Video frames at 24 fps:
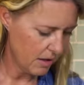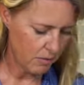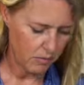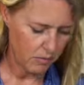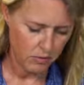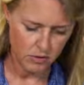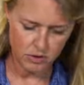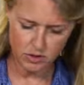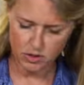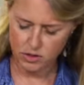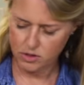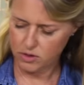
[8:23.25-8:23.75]

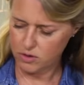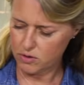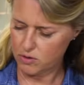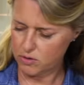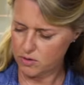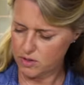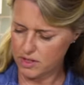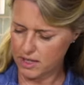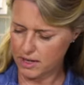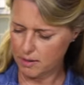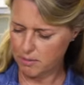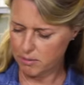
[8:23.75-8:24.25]
We'll just
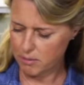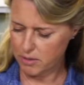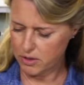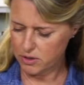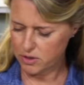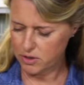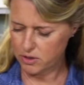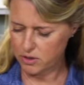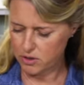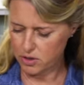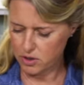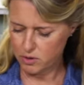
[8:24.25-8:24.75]
use that
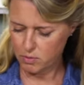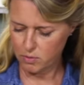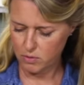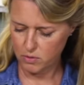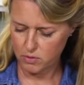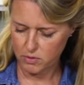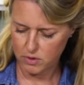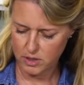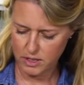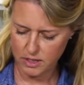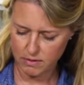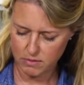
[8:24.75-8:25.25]
mustard
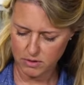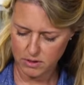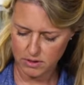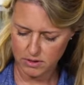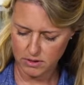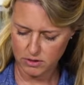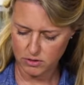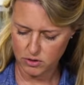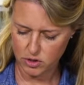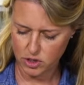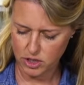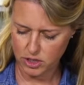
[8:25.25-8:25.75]
spoon, give it a
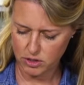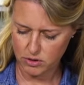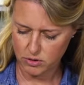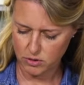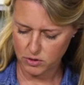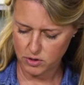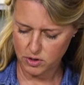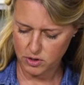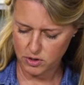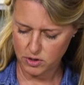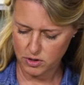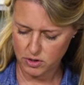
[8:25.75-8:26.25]
little gentle
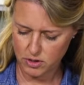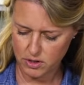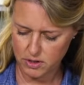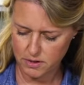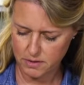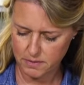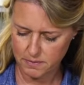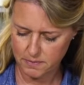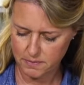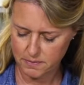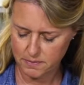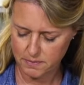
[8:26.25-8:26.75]
stir.
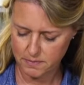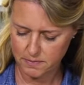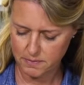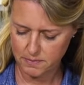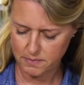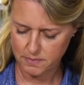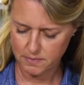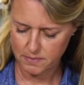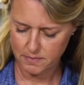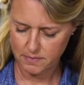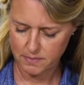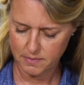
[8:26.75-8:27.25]

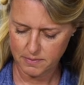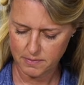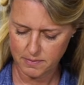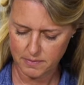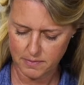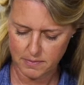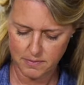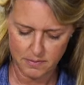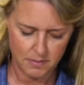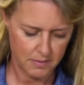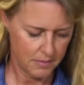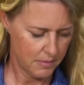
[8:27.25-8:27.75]

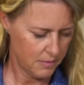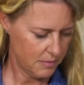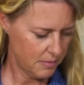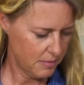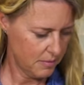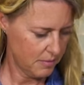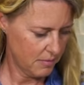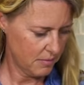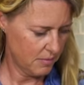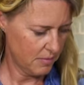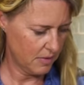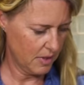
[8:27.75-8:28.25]

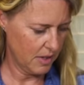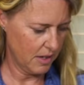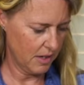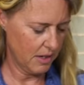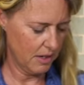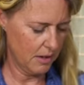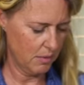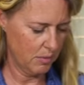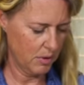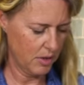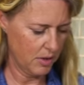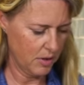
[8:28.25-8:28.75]
Okay,
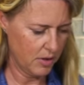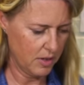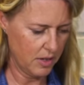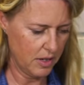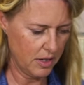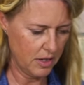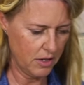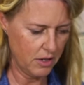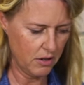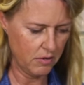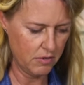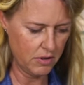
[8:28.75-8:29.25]
and I'm gonna
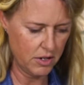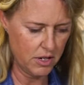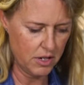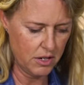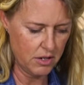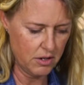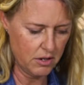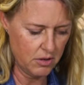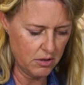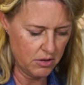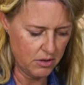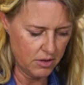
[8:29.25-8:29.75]
set it over
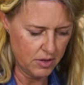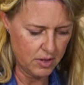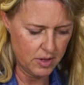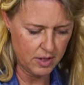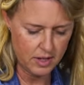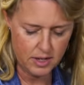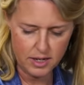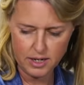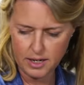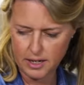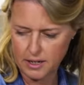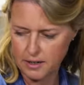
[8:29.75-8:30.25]
here on the
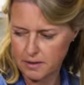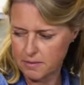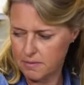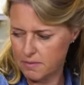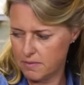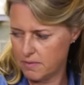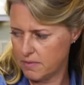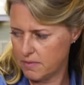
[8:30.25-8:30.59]
side.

________________________

:: Assigned task ::
Every entry above is to be set down exactly; the pictures are to be left out.

:: Answer to this exercise ::
Video frames at 24 fps:
[8:23.25-8:23.75]

[8:23.75-8:24.25]
We'll just
[8:24.25-8:24.75]
use that
[8:24.75-8:25.25]
mustard
[8:25.25-8:25.75]
spoon, give it a
[8:25.75-8:26.25]
little gentle
[8:26.25-8:26.75]
stir.
[8:26.75-8:27.25]

[8:27.25-8:27.75]

[8:27.75-8:28.25]

[8:28.25-8:28.75]
Okay,
[8:28.75-8:29.25]
and I'm gonna
[8:29.25-8:29.75]
set it over
[8:29.75-8:30.25]
here on the
[8:30.25-8:30.59]
side.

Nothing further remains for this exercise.